Das Luna muss nach Auffassung der Kläger also neu gebaut werden, nämlich deutlich höher und deutlich größer. Zudem muss es ihrer Überzeugung nach sowieso neu genehmigt werden und darf nicht Teil der Rückbaugenehmigung sein. Gebraucht werde ein Extra-Verfahren mit einem Erörterungstermin, einer separaten strahlungstechnischen Genehmigung und einer Umweltverträglichkeitsprüfung, sagte Jürgen Janssen.

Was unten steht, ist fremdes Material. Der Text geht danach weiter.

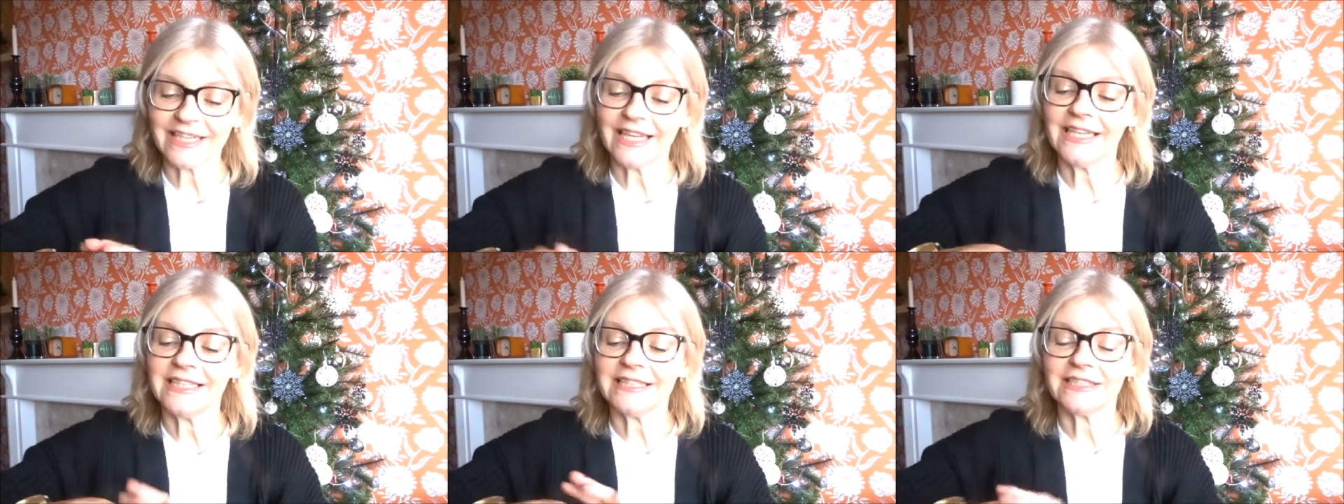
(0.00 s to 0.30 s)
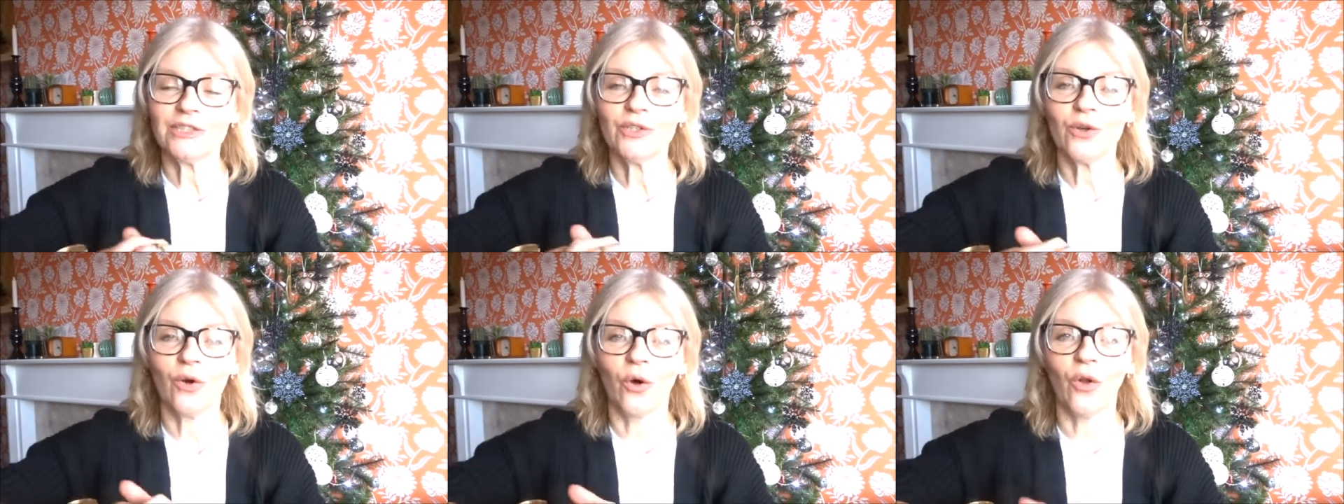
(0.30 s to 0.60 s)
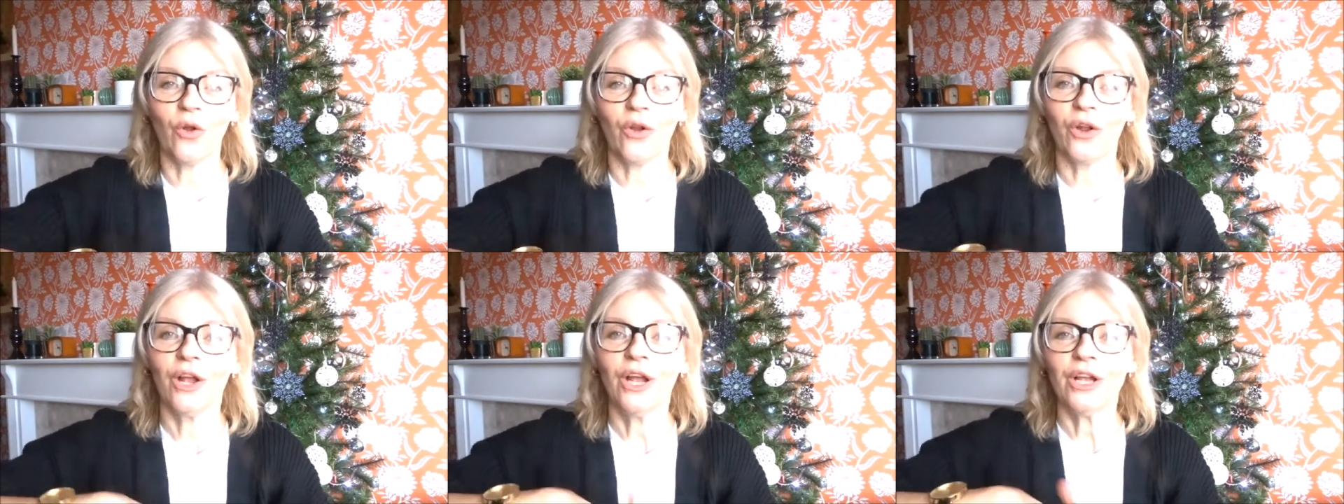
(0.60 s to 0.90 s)
It's
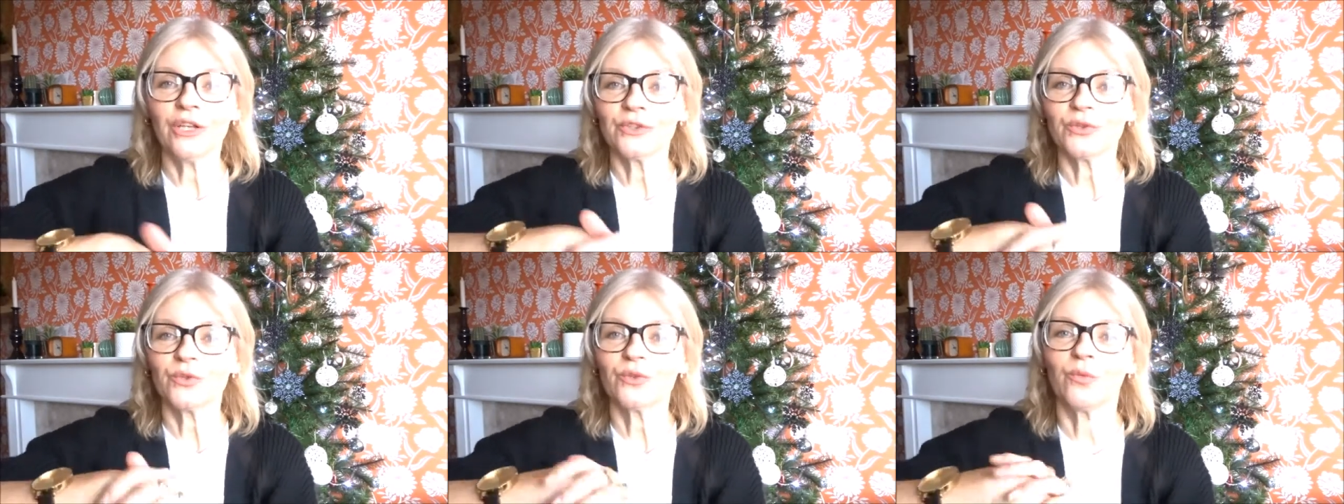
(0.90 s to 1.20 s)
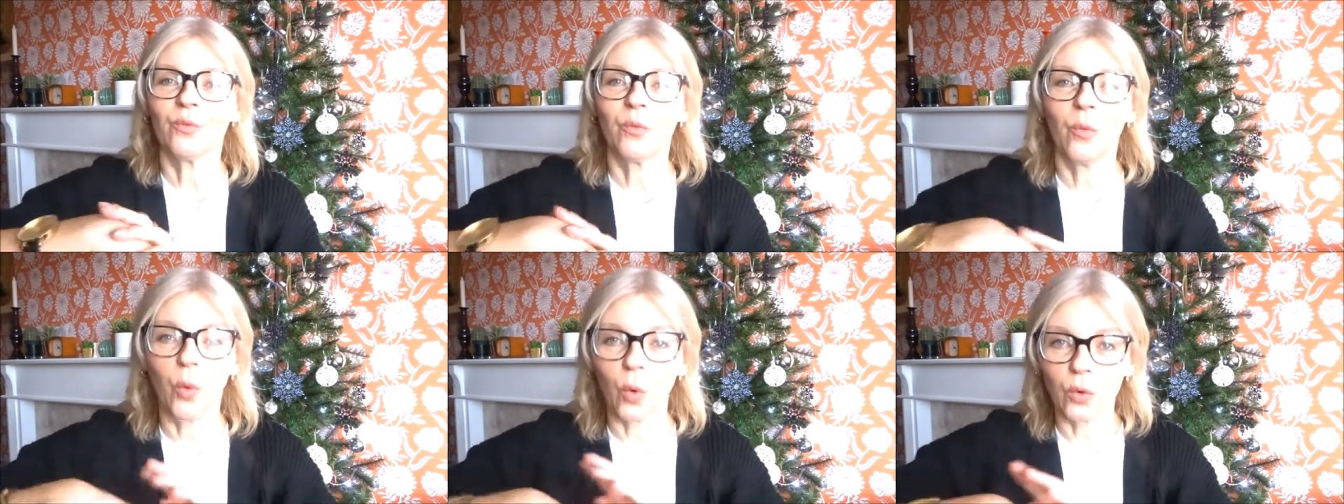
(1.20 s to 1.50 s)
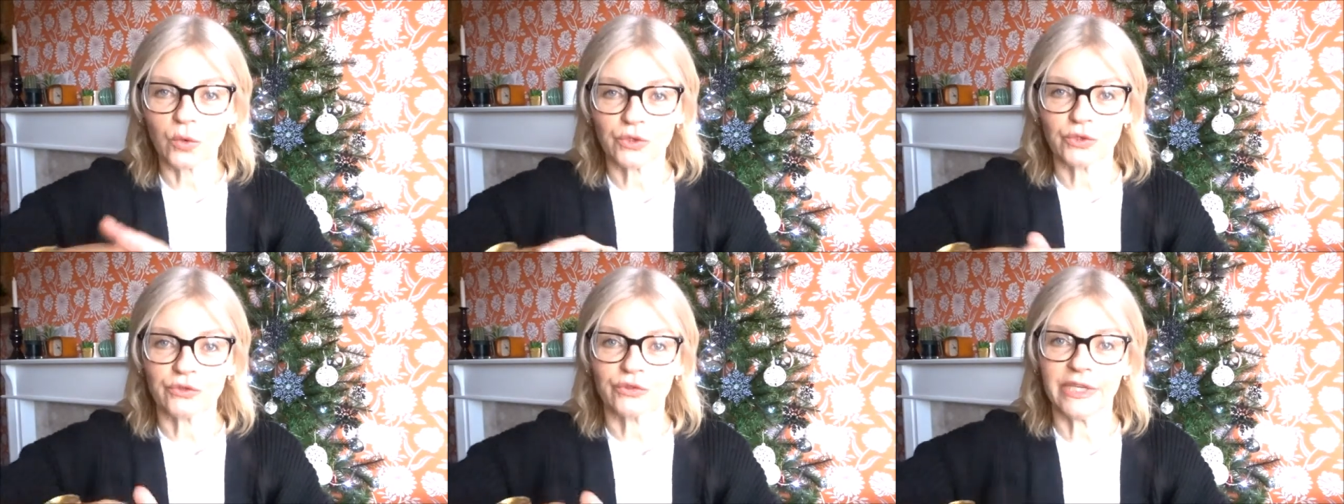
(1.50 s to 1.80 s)
not sort of
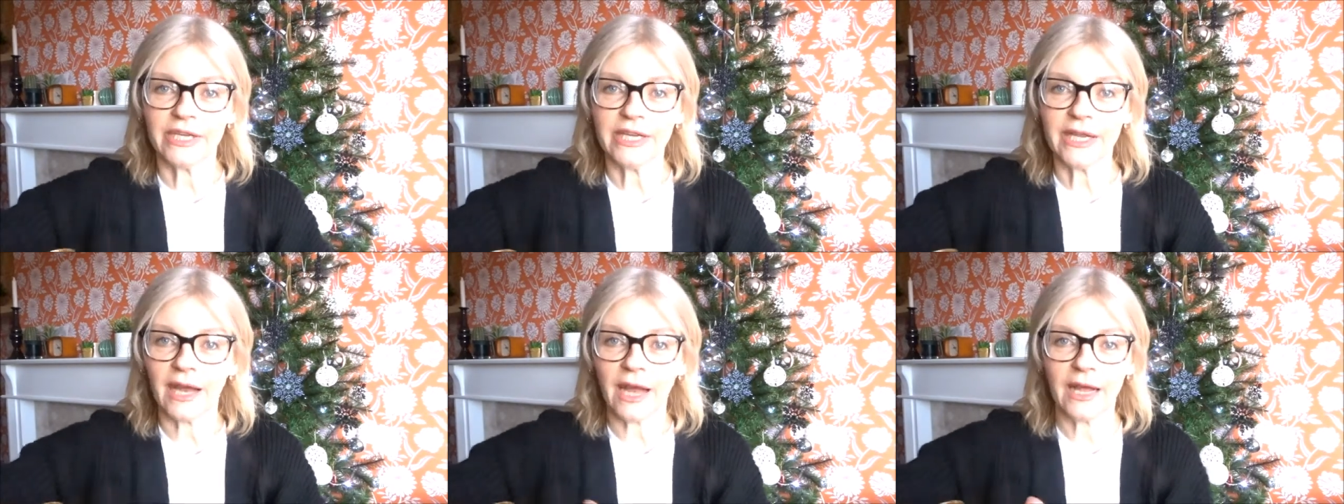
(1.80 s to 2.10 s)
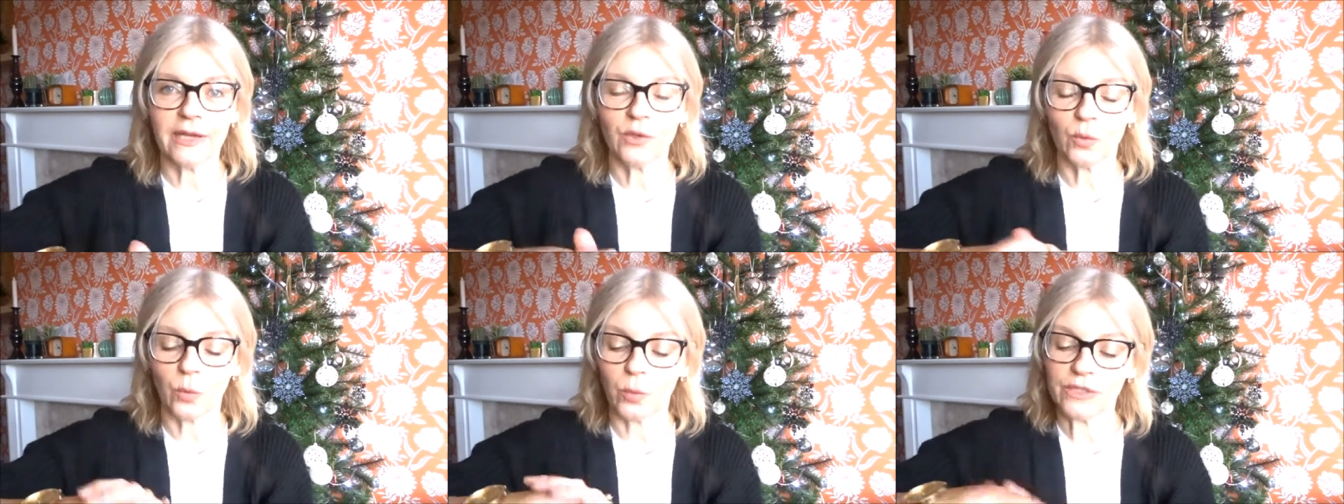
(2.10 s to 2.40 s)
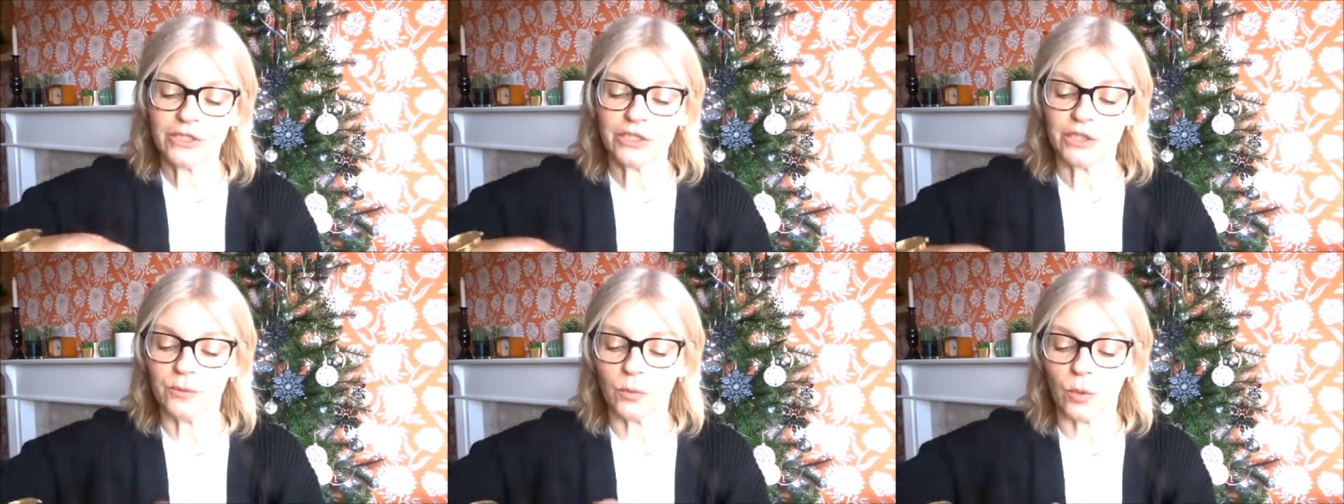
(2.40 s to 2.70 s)
watery and
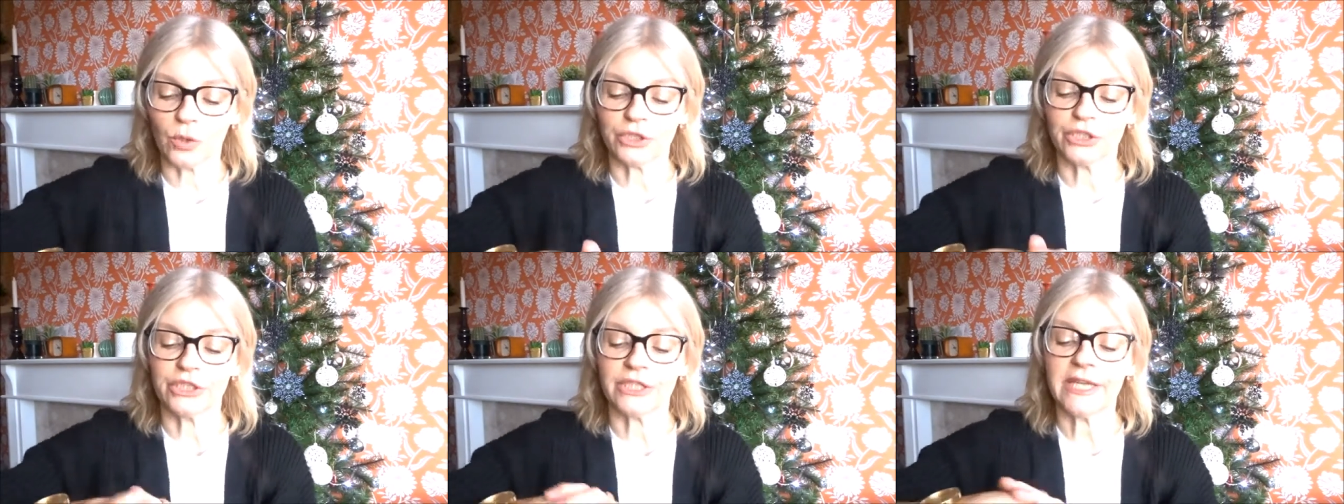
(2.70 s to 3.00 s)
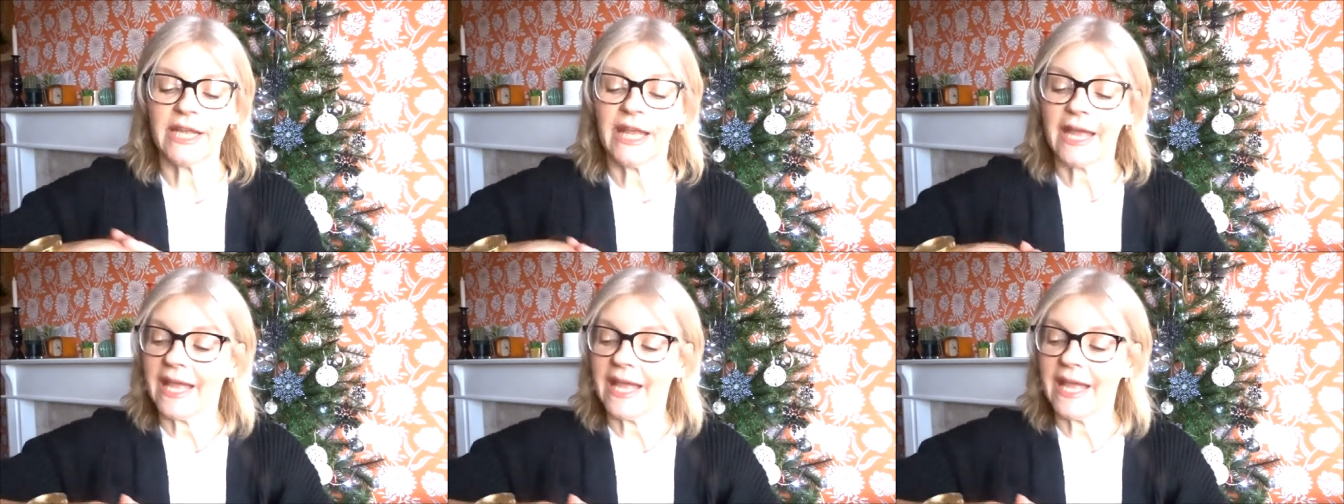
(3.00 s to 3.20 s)
wishy-washy.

Und der Rodenkircher nennt noch einen weiteren Grund, warum das Luna nach Auffassung der Kläger größer gebaut werden muss: Es solle auch den Inhalt des Blähfasslagers aus den 80er Jahren aufnehmen, das nicht mehr Stand der Technik. Nicht aufnehmen dagegen solle das Luna Abfall aus anderen Kernkraftwerken, wofür 20 Prozent seiner Fläche reserviert ist. Das sei schon wegen der Transporte abzulehnen.
Frist bis 30. November
Nach Auskunft von Hans-Otto Meyer-Ott hat das Oberverwaltungsgericht dem Umweltministerium und Preussen-Elektra aufgegeben, bis zum 30. November auf die Fragen und Forderungen der Kläger zu reagieren. Ob das Gericht dann anhand der Aktenlage ein Urteil fällt oder einen Vergleich vermittelt – gegen den eine Revision nicht möglich wäre –, können die Kläger noch nicht abschätzen. Sollte es zu einer mündlichen Verhandlung kommen, erwarten sie diese für das nächste Frühjahr.